Prospects grew bleak, and ACCESS considered closing the men’s shelter and laying off its seven-person staff on a week-by-week basis until additional funds came from the United Way sometime in July, said Andrew Baker, ACCESS’s executive director.
“But luckily we don’t have to do that,” Baker told The State Journal Tuesday.
The shelter, which operates on a roughly $120,000 annual budget and gets $23,000 from the city and county combined, sent letters to donors asking for funds during the typically slow summer months, and soon individuals, churches and other groups sent checks, some as much as $3,500.
Baker said the community’s response has been overwhelming.
“I put it on our Facebook page all the time how overwhelmed I am at how people give and continue to give,” said Baker, who took over the shelter in December.
“And it’s not just monetary – it’s donations, it’s volunteering, and sometimes it’s even asking some of these guys to help out with yard work.”
Sturm, who helped open the shelter in 1984 after a homeless man froze to death beneath the Capital Avenue bridge, said the financial setbacks have shown ways that ACCESS can grow despite needs like a stove, refrigerator, freezer and ice maker.
In the worker’s compensation matter, for example, Sturm said ACCESS had hired someone, typically a resident who showed leadership qualities, to supervise the shelter at night for a $40 stipend plus room and board.
The state frowned on the arrangement and ordered the shelter pay minimum wage, effectively doubling the supervisor’s salary, and back wages, Sturm said.
Still, the shelter will keep the position because it teaches residents responsibility and other important job skills.
“Absolutely,” he said when asked whether the shelter planned to keep a supervisor on staff. “In fact, we’re building on that. Rather than just feeding people and giving them a place to sleep, we want to give them some permanent direction in their lives and help them with their life skills.
“… This is taking a little more money and takes a lot of Andrew’s time, but I think it’s very important.”
Complicating the matter, Sturm said, was dealing with employees who had problems with drugs or alcohol. The entire staff has been replaced over the course of several months, he said.

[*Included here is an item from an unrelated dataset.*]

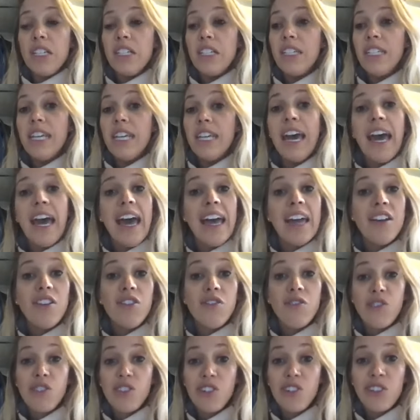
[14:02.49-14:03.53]

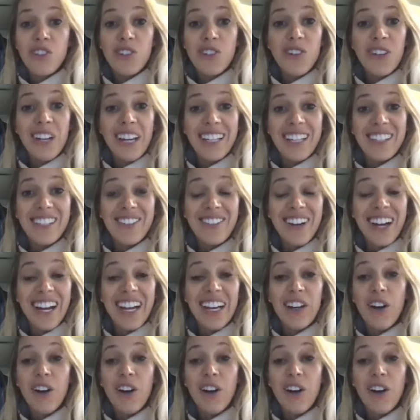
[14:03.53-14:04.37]
10 students, right?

“The group of men that I have working for me now I think are outstanding,” Baker said. “These guys have had no problems since they’ve been living here.
“They fit in really well, and things kind of turn over at the soup kitchen as far as employment goes, but this group that I have right now, including the two women who are my kitchen managers, are a great team.”
There have been other recent changes at ACCESS. Baker has a drawer full of updated resident files and other paperwork for the housing authority, and the soup kitchen has started using trays instead of paper plates to cut costs.
The shelter will also partner with first lady Jane Beshear on a still undetermined fundraiser, Baker said.
Beshear donated tulip bulbs from the Capitol grounds earlier this year to ACCESS and other community food banks to sell for $1, and that effort brought in roughly $1,000 for the shelter, according to Sturm.
The first lady said local shelters are a resource to communities as well as the homeless, especially since many shelters face financial trouble of their own in the current economic climate.
“Access Soup Kitchen and Men’s Shelter is a tremendous asset to Franklin County and I encourage area citizens to help support this important community resource,” Beshear said in a statement.
Magistrate Jill Robinson, who founded the Franklin County Women’s Shelter in 2008, said ACCESS provides an essential service for men who would otherwise fend for themselves each night for a place to sleep.
The men’s shelter is a critical part of Franklin County’s support network, Robinson said.
“We don’t want anything to happen to (ACCESS),” she told The State Journal. “We partner with them, give them things, and they give us things. I absolutely don’t want anything to happen to them.”
Baker hopes to improve ACCESS’s exposure in the community. He regularly posts pictures and comments on the soup kitchen’s Facebook page and is a well-known commodity in South Frankfort.
But on top of everything, Baker wants to change the lives of homeless men. The shelter not only helps residents find jobs, but it also hosts Triple Crown Cowboy Church for services 10:30 a.m. every Sunday at ACCESS’s Second Street location.
Baker, a former youth pastor at First United Methodist Church, played guitar at the inaugural service.
“We’re part of these guys’ lives more than just a place for them to sleep,” Baker said. “We could have a positive influence because of where we are in their lives.
“It’s great to be able to do that, and that’s not just the men at the shelter – it’s also the people in the community who come here for the soup kitchen, eating every day.”